Thanks mRgOBLIN !
I really do like gawk's syntax. It's quite capable of any text processing that I have ever thrown at it.
I did figure out why get-pkgsize was so much faster than audriusk's original awk one-liner ...
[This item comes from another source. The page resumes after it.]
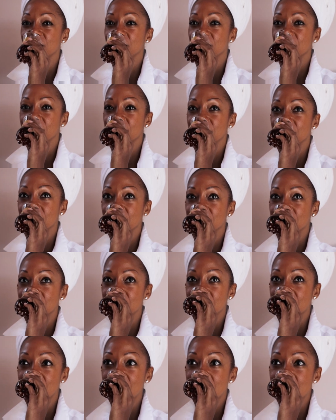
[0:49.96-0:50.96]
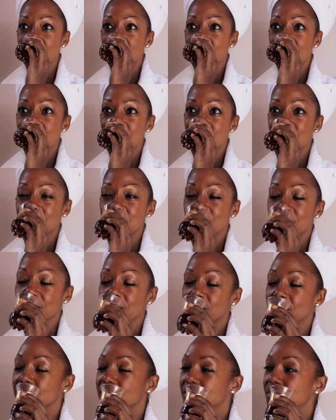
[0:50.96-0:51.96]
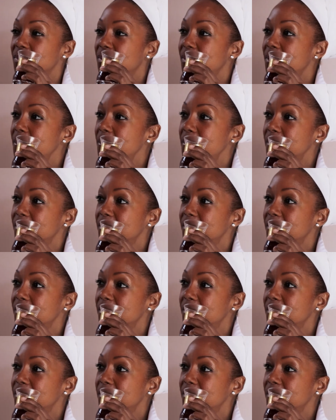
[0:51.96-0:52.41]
It was just like a combination of being the right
The get-pkgsize script invokes nextfile as soon as it finds the /^UNCOMPRESSED/ pattern in the stream
OTOH, the awk one-liner scans the rest of each the files in /var/log/packages, looking for more instances
of the pattern in each line.
These are the times again. Note that the new one-liner with nextfile is about as fast as the grep pipeline.
-- kjh
p.s. not that the times of 0.02 secs vs 0.14 secs mean anything in the real world where the one-liner will be invoked
Code:
# gnashley's fgrep suggestion:
[konrad@kjhlt5 compat32pkg]$ time fgrep UNCOMPRESSED /var/log/packages/* | awk -F: '{print $3,$1}' | LC_ALL=C sort -rh > /dev/null
real 0m0.020s
user 0m0.009s
sys 0m0.017s
# fskmh's grep approach with audriusk's LC_ALL=C and sort -rh
[konrad@kjhlt5 compat32pkg]$ time grep UNCOMPRESSED /var/log/packages/* | awk -F: '{print $3,$1}' | LC_ALL=C sort -rh > /dev/null
real 0m0.022s
user 0m0.015s
sys 0m0.016s
# audriusk's original awk one-liner
[konrad@kjhlt5 compat32pkg]$ time awk -F: '/UNCOMPRESSED/ {print $2,FILENAME}' /var/log/packages/* | LC_ALL=C sort -rh > /dev/null
real 0m0.137s
user 0m0.131s
sys 0m0.014s
# audriusk's original awk one-liner with nextfile after match
[konrad@kjhlt5 compat32pkg]$ time awk -F: '/^UNCOMPRESSED/ {print $2,FILENAME ; nextfile }' /var/log/packages/* | LC_ALL=C sort -rh > /dev/null
real 0m0.022s
user 0m0.011s
sys 0m0.016s
# get-pkgsize (also invokes nextfile )
[konrad@kjhlt5 compat32pkg]$ time get-pkgsize > /dev/null
real 0m0.040s
user 0m0.028s
sys 0m0.019s
# since we're being anal about runtimes <G>, here's grep with the -m1 arg:
[konrad@kjhlt5 compat32pkg]$ time grep -m1 UNCOMPRESSED /var/log/packages/* | awk -F: '{print $3,$1}' | LC_ALL=C sort -rh > /dev/null
real 0m0.014s
user 0m0.005s
sys 0m0.015s
# and here's fgrep with the same -m1 flag
[konrad@kjhlt5 compat32pkg]$ time fgrep -m1 UNCOMPRESSED /var/log/packages/* | awk -F: '{print $3,$1}' | LC_ALL=C sort -rh > /dev/null
real 0m0.018s
user 0m0.009s
sys 0m0.022s